■ Exercise brief
Return each of the entries below precisely, with no pictures in the result.

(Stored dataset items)
···

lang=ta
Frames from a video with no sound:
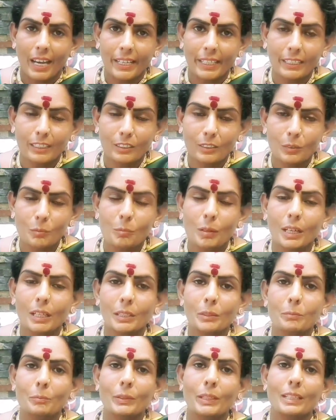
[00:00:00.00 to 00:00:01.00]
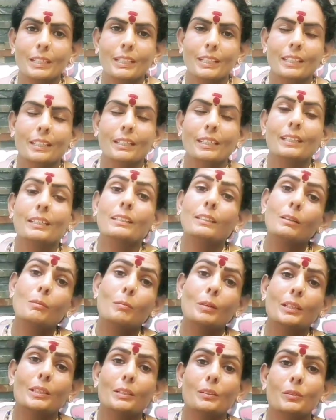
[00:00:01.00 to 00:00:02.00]
ஐந்தும் ஆண் பிள்ளைங்க இந்த
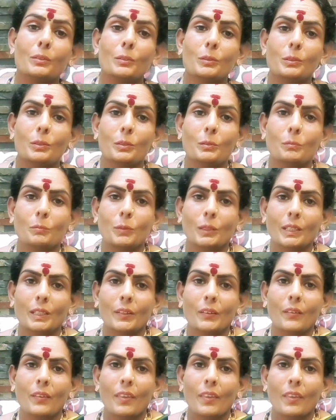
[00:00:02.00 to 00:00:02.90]
மாதிரி கொடுத்துருப்பாங்க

···

■ Answer to this task
lang=ta
Frames from a video with no sound:
[00:00:00.00 to 00:00:01.00]
[00:00:01.00 to 00:00:02.00]
ஐந்தும் ஆண் பிள்ளைங்க இந்த
[00:00:02.00 to 00:00:02.90]
மாதிரி கொடுத்துருப்பாங்க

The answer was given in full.